She set the controls to
heavy load
and
hot dry
and twisted the dial to
start.
The dishwasher began making sounds like a Lebanese massacre.

“What kind of questions?” Ben said.

“He wanted to know about our old van that got wrecked.” Just talking about it, she felt a dull, nervous something in the pit of her stomach. “I can’t even remember the number of vans we’ve owned, so of course he wanted an exact number.”

“Why does it bother you so much?”

“I get the feeling he’s looking for ways to tie Joe into that dead girl’s murder.”

“How in the world does that van reflect on Joe or the dead girl?”

“I’m not sure.” She dried her hands on a dish towel. “He wanted to know if Father Joe owned a golf hat.”

Ben laughed. “A golf hat? You’re making that up.”

“No.” She shook her head. “I gave Joe a golf hat three years ago for Christmas—he still wears it.”

“You gave everyone golf hats. Joe’s the only person silly enough to wear his.”

“Don’t you think it’s an odd question?”

“Out of context, it certainly is. But this cop must know what he’s doing. He wouldn’t have made the grade to detective if he didn’t.”

TWENTY-THREE

A
SHADOW FELL ACROSS
stacks of reports and interdepartmental memos that littered the desk, and Ellie Siegel stepped into the cubicle. “I’ve been on the phone to Judge Myers. She says any warrant she gives us to search a priest’s possessions has to be very narrowly drawn.”

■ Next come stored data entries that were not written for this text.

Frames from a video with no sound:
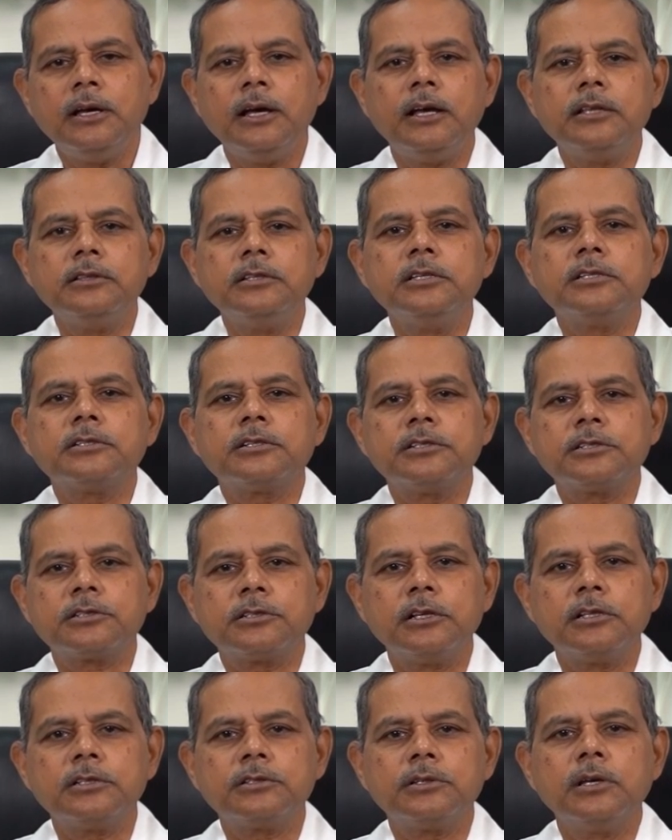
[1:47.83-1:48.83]
and these
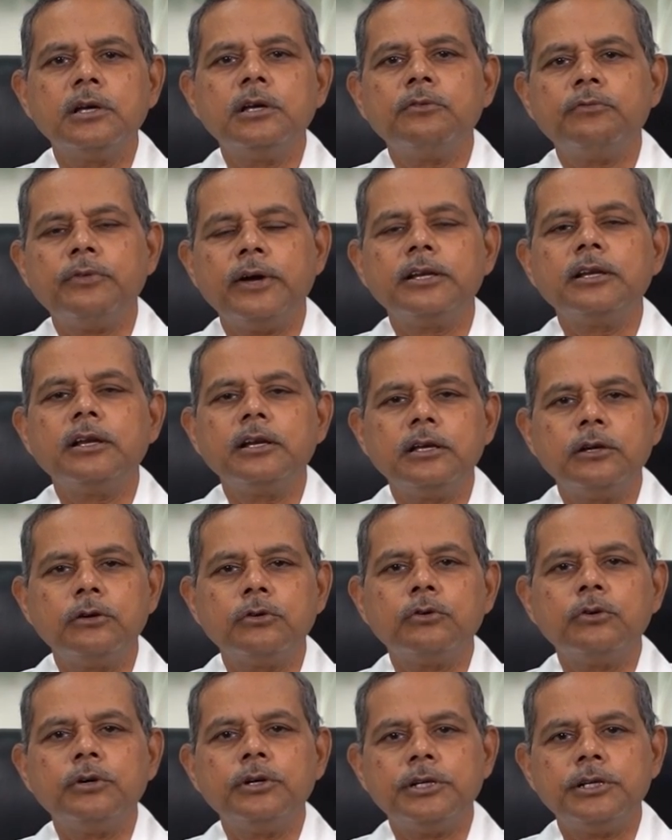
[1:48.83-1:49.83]
crystals finally
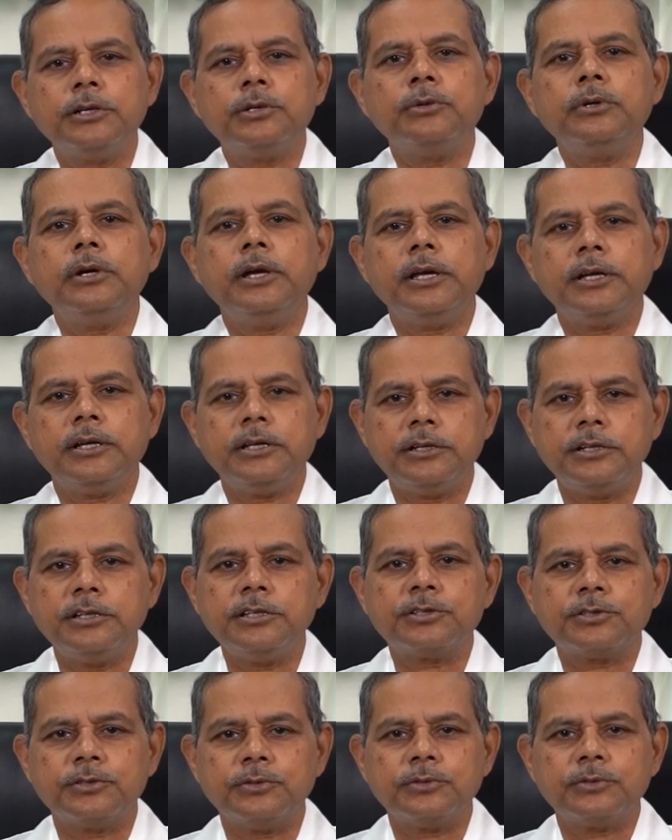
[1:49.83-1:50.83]
grow into a kidney
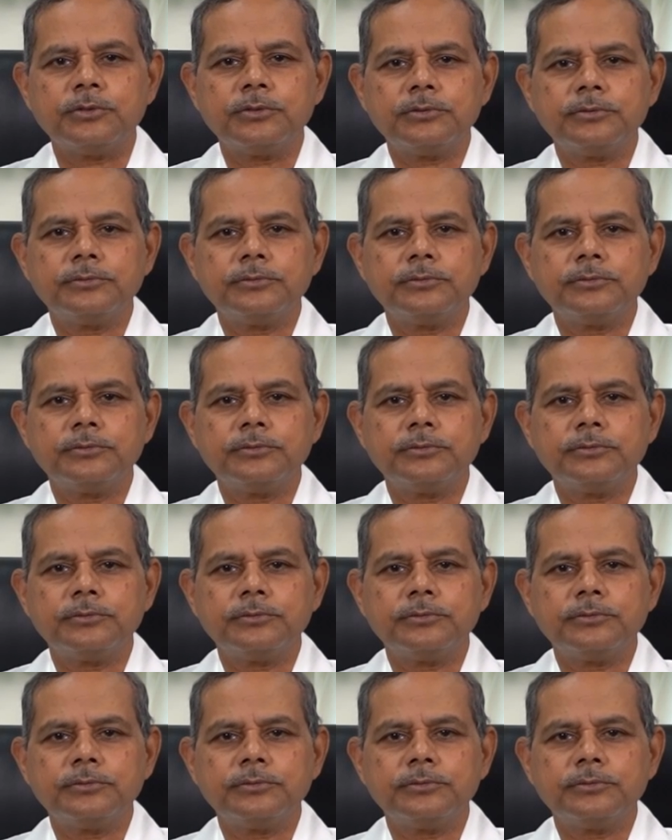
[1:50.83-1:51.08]
stone.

“How narrowly?” Cardozo said.

“So a cockroach couldn’t crawl through. We have to describe each item we’re looking for.”

“Father Romero’s papers.”

“I tried that. She says absolutely not. Too general.”

“His papers relating to his theatricals.”

“You talk to her, Vince—or ask another judge.”

“None of my judges get to the office before eleven. But we might as well wait. Montgomery’s going to keep us busy today.”

Ellie’s glance flicked around sharply. “What have you found?”

“Point one.” Cardozo handed her the report on her Lanner interview. “The actor says Father Joe came on to him in a quasi-closety way. Forgive me, Ellie, I know Father Joe has won your heart, but that is not innocent, naive behavior. Point two.” He handed her the DD5 on his interview with the Ninth Avenue hookers. “Father Joe has an interest in transvestite prostitutes, and this interest extends to photographing them, and possibly further.”

“Possibly.” Ellie’s tone was dubious.

“Point three.” Cardozo ignored the tone and handed her the medical examiner’s report. “Dan Hippolito thinks the victim could have been involved in s/m sex. Connect the dots, and what have we got?”

“I’m not sure we even have dots.” Ellie smoothed the wrinkles out of her skirt. “That s/m suggestion of Dan’s is pretty iffy. The kid could have been wearing leather boots and no socks.”

“Very tight leather boots to leave that much abrasion and residue.”

“A kid who’s picking her clothes off a garbage pile is not going to be too choosy about fit.” Ellie threw the files back onto the desk. Her body language was almost in attack mode—arms on hips, head down as though she were ready to charge into him. “How about digging up some halfway credible evidence before we decide Father Montgomery is Joe the Ripper?”

“We’ve already got probable cause. Your actor. Eyewitness to misdemeanor.”

“Come on, Vince. At worst Lanner’s statement makes Father Joe borderline sleaze.”

“Without the borderline.”

“It’s still a pretty mild accusation.”

“The D.A. has gone to grand juries with milder accusations.”

Ellie frowned at a fingernail. “And what if a grand jury won’t buy Lanner’s testimony? What if—for example—he has a rap sheet?”

“Give me a break. How many wannabe actors have rap sheets?”

“One way to find out.”

They went into the squad room. Detective Monteleone was using the computer to track down a license plate from a hit-and-run.

“Are you going to be needing that thing for long?” Cardozo asked.

Monteleone shot him a dark-eyed look. “Forever.”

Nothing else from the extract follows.